HOW TO COMPLETE THIS TASK » What you return must be the full listing, word for word, with no images in it.

=== PROVIDED ENTRIES ===

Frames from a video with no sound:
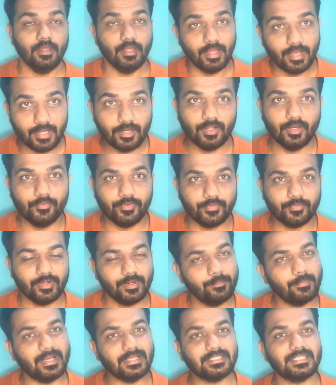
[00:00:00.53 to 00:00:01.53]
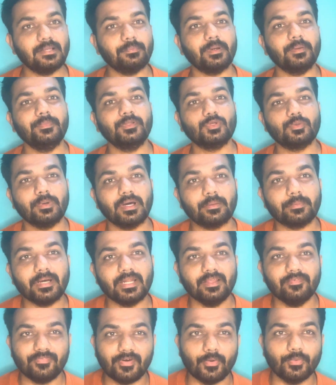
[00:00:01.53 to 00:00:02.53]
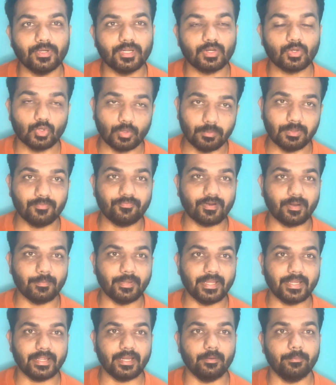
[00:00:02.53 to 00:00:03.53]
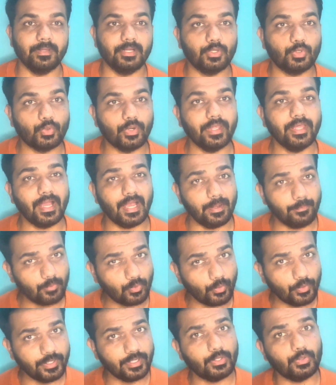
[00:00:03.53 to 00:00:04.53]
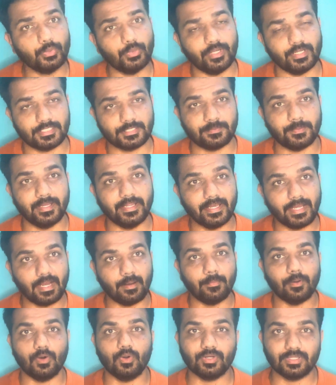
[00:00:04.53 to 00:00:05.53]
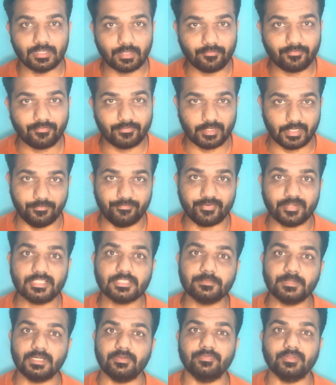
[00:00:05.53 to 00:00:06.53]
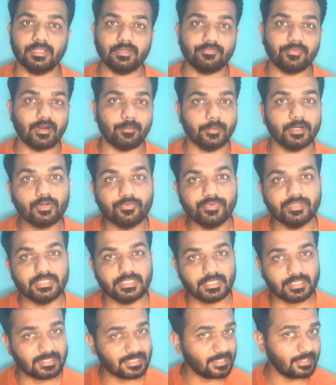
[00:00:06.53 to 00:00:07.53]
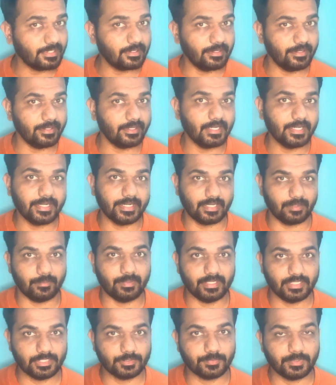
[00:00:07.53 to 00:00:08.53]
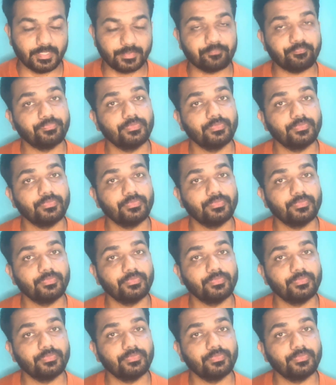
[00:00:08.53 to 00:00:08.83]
Hello everyone, myself Amit Kumar Mani, founder Global Pharma Academy. Today I am going to explain about the difference between the pharmacovigilance and clinical data management.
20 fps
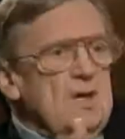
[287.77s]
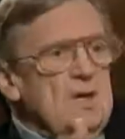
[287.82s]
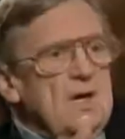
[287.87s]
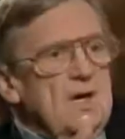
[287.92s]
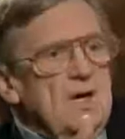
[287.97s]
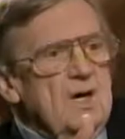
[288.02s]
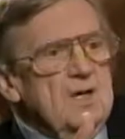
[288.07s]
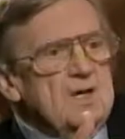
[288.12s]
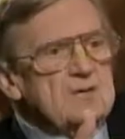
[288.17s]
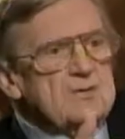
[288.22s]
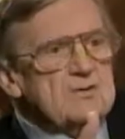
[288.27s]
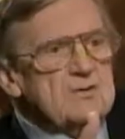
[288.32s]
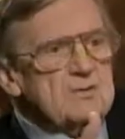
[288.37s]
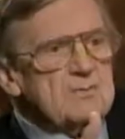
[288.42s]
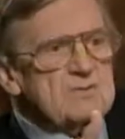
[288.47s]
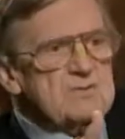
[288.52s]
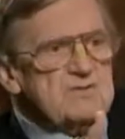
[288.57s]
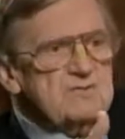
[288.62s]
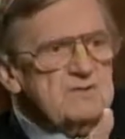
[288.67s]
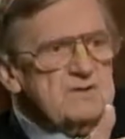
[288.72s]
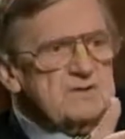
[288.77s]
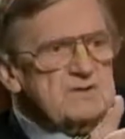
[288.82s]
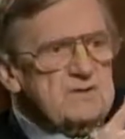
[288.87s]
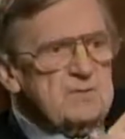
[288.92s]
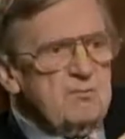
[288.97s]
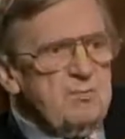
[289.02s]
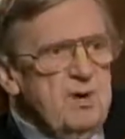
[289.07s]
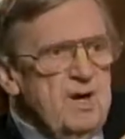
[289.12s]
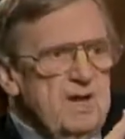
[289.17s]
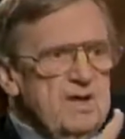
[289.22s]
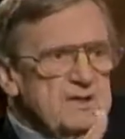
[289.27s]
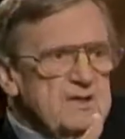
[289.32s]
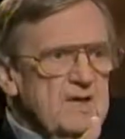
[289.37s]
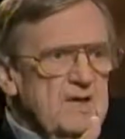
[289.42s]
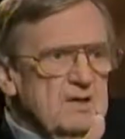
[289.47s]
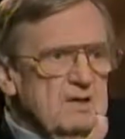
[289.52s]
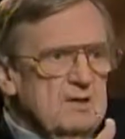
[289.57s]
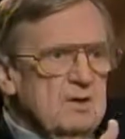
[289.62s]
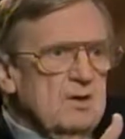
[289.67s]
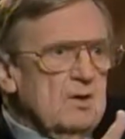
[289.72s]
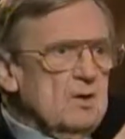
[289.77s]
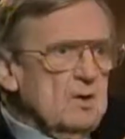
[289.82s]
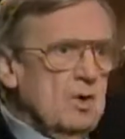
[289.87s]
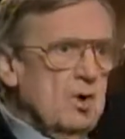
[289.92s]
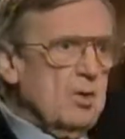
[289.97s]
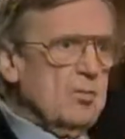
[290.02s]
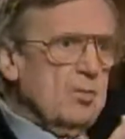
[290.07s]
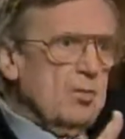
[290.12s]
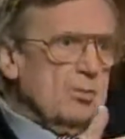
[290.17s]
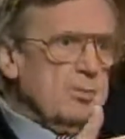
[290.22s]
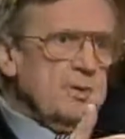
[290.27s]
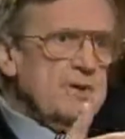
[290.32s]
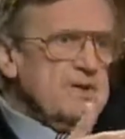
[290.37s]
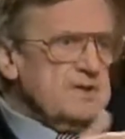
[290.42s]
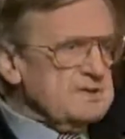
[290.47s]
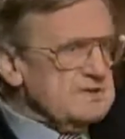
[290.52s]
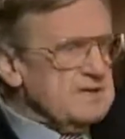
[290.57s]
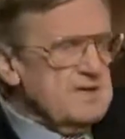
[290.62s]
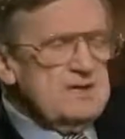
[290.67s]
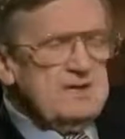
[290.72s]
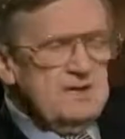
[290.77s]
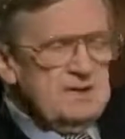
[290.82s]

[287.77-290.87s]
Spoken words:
in terms of its impact on global peace?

===

RESPONSE FOR THIS EXERCISE »
Frames from a video with no sound:
[00:00:00.53 to 00:00:01.53]
[00:00:01.53 to 00:00:02.53]
[00:00:02.53 to 00:00:03.53]
[00:00:03.53 to 00:00:04.53]
[00:00:04.53 to 00:00:05.53]
[00:00:05.53 to 00:00:06.53]
[00:00:06.53 to 00:00:07.53]
[00:00:07.53 to 00:00:08.53]
[00:00:08.53 to 00:00:08.83]
Hello everyone, myself Amit Kumar Mani, founder Global Pharma Academy. Today I am going to explain about the difference between the pharmacovigilance and clinical data management.
20 fps
[287.77s]
[287.82s]
[287.87s]
[287.92s]
[287.97s]
[288.02s]
[288.07s]
[288.12s]
[288.17s]
[288.22s]
[288.27s]
[288.32s]
[288.37s]
[288.42s]
[288.47s]
[288.52s]
[288.57s]
[288.62s]
[288.67s]
[288.72s]
[288.77s]
[288.82s]
[288.87s]
[288.92s]
[288.97s]
[289.02s]
[289.07s]
[289.12s]
[289.17s]
[289.22s]
[289.27s]
[289.32s]
[289.37s]
[289.42s]
[289.47s]
[289.52s]
[289.57s]
[289.62s]
[289.67s]
[289.72s]
[289.77s]
[289.82s]
[289.87s]
[289.92s]
[289.97s]
[290.02s]
[290.07s]
[290.12s]
[290.17s]
[290.22s]
[290.27s]
[290.32s]
[290.37s]
[290.42s]
[290.47s]
[290.52s]
[290.57s]
[290.62s]
[290.67s]
[290.72s]
[290.77s]
[290.82s]

[287.77-290.87s]
Spoken words:
in terms of its impact on global peace?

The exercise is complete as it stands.